**Assigned task:** Your task is to write out every line of the data exactly. Drop the pictures.

**Supplied information:**
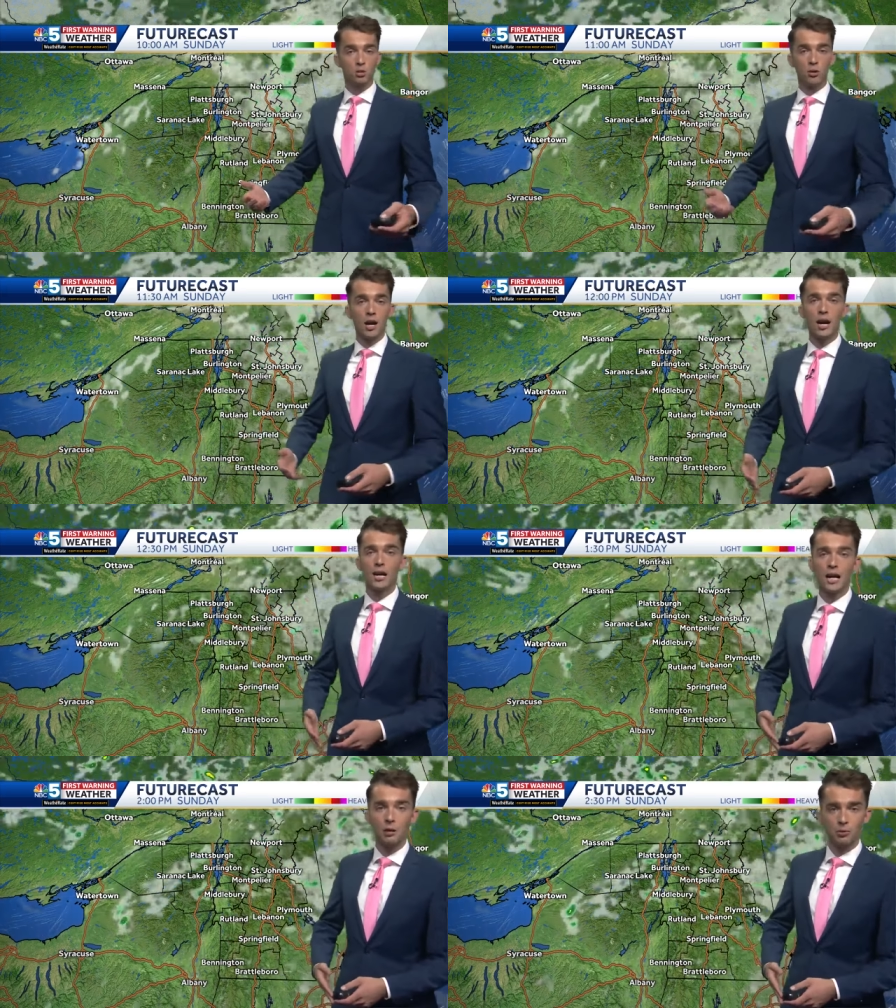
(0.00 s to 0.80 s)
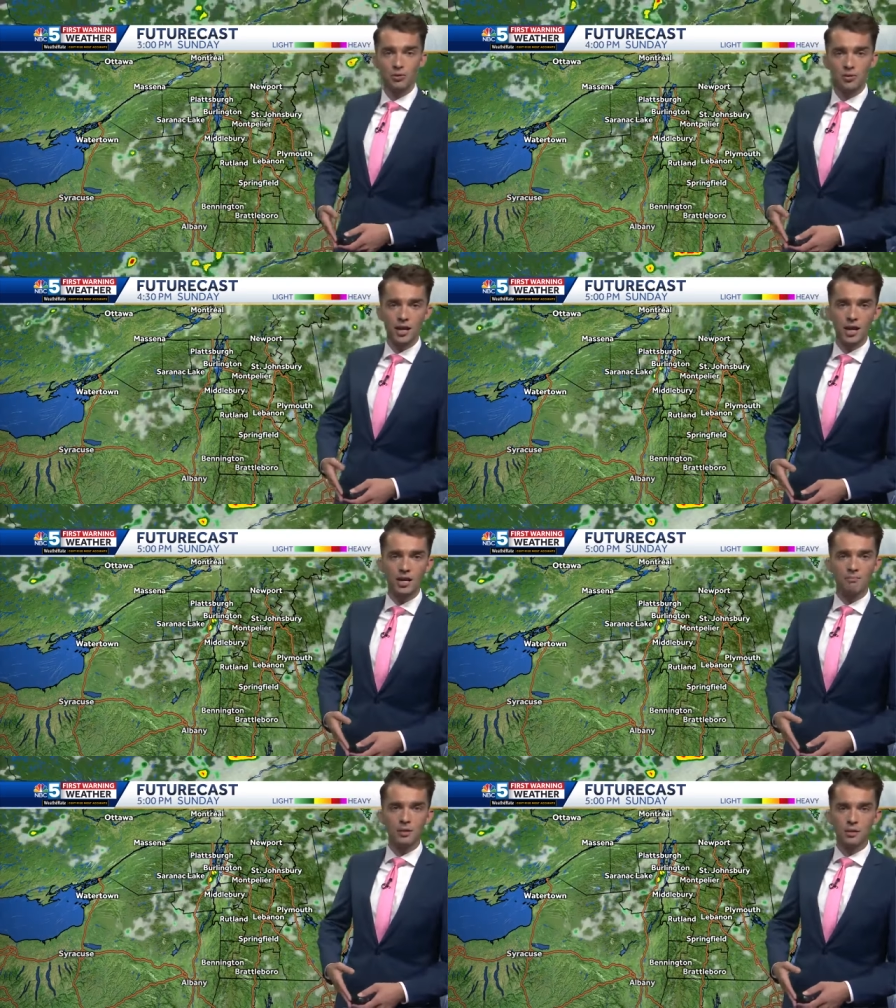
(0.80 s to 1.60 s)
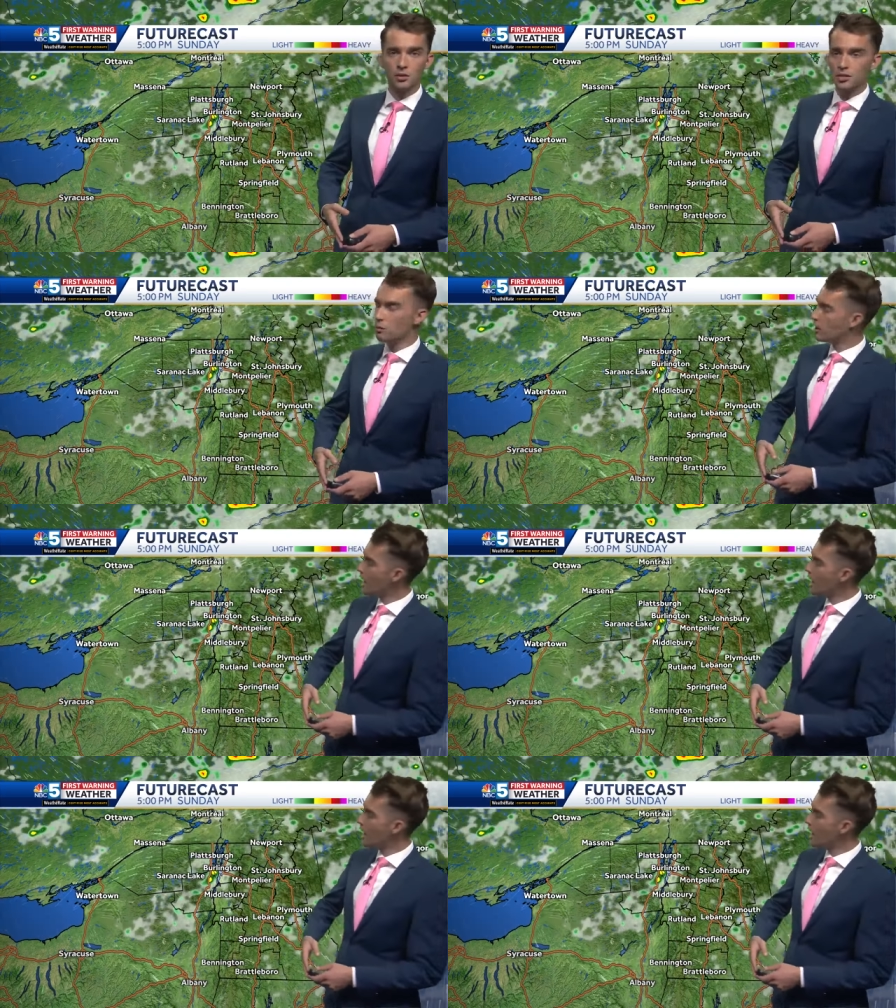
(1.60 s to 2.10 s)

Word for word: dry, I would say, but you'll see what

**Exercise solution:**
(0.00 s to 0.80 s)
(0.80 s to 1.60 s)
(1.60 s to 2.10 s)

Word for word: dry, I would say, but you'll see what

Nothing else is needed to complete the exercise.